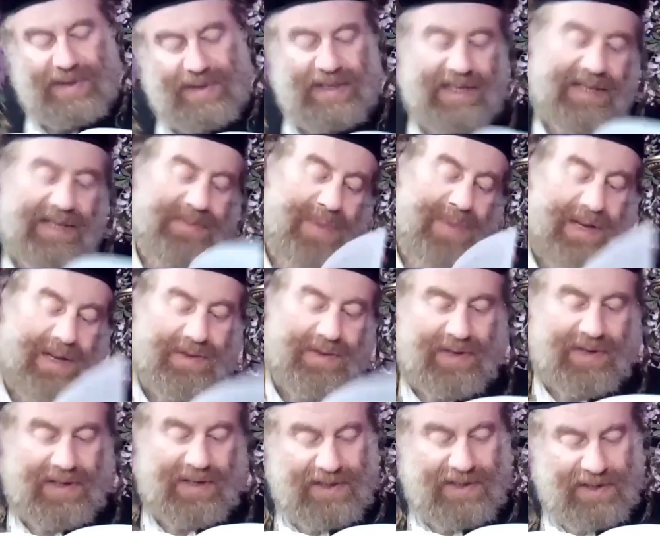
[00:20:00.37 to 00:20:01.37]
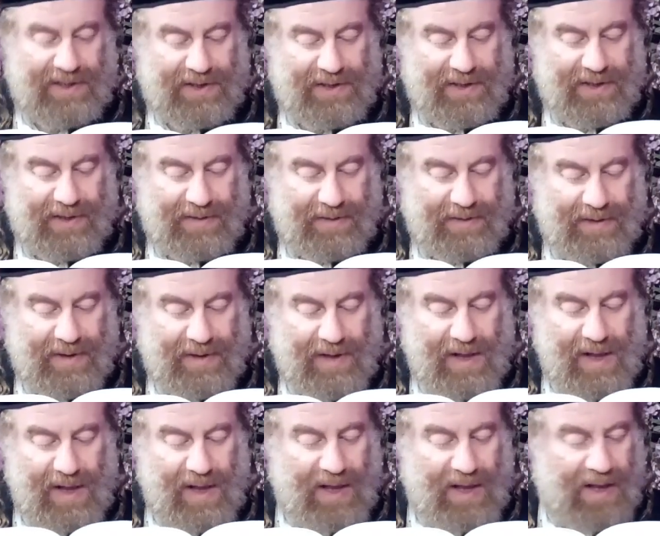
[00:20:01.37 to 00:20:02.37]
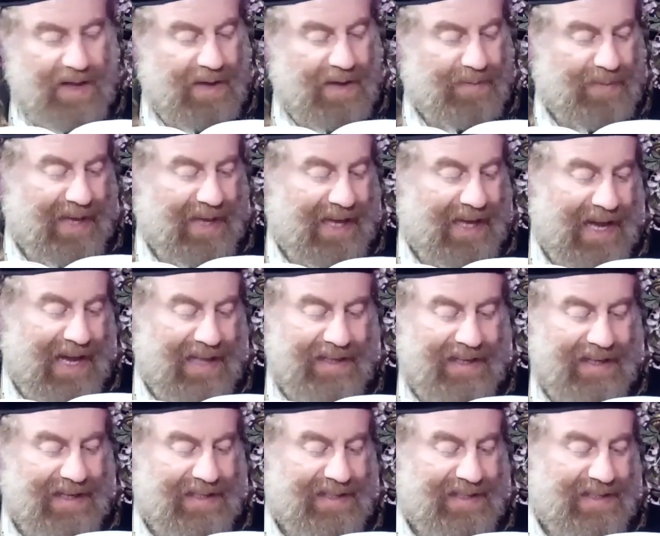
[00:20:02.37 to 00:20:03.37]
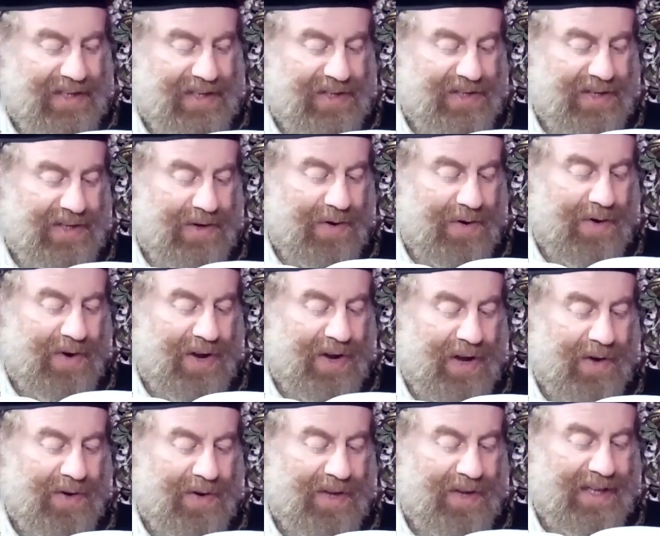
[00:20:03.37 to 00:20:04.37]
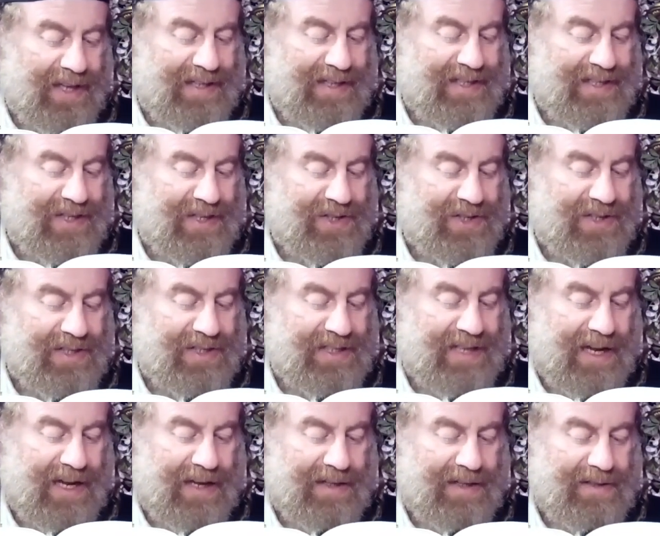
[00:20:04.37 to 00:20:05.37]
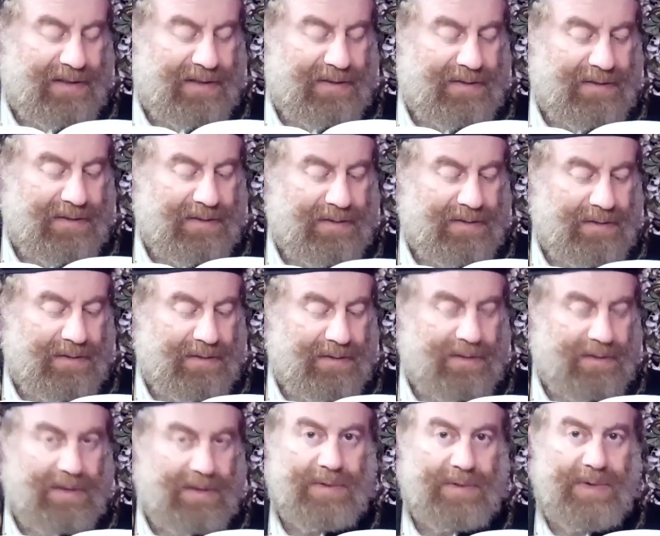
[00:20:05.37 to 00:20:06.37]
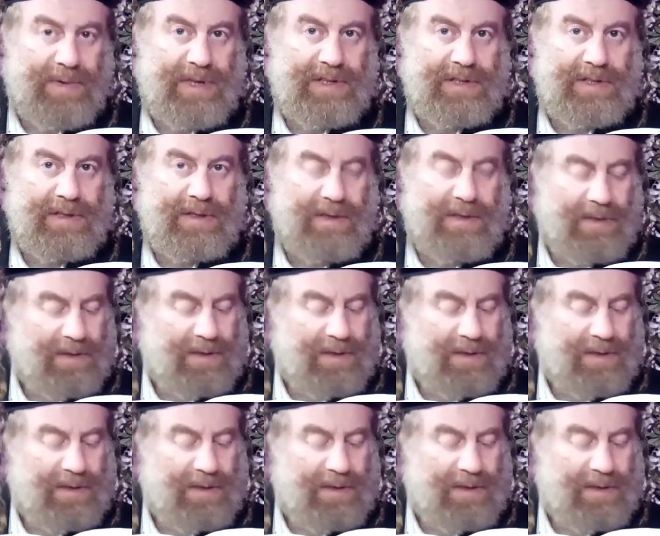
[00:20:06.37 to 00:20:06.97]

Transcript: If he's back to his teacher. Behind his teacher or on his teacher's side. Question?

============

# [WORK REQUIRED]
Output the entries above verbatim, with no picture included.

# [FINISHED EXERCISE]
[00:20:00.37 to 00:20:01.37]
[00:20:01.37 to 00:20:02.37]
[00:20:02.37 to 00:20:03.37]
[00:20:03.37 to 00:20:04.37]
[00:20:04.37 to 00:20:05.37]
[00:20:05.37 to 00:20:06.37]
[00:20:06.37 to 00:20:06.97]

Transcript: If he's back to his teacher. Behind his teacher or on his teacher's side. Question?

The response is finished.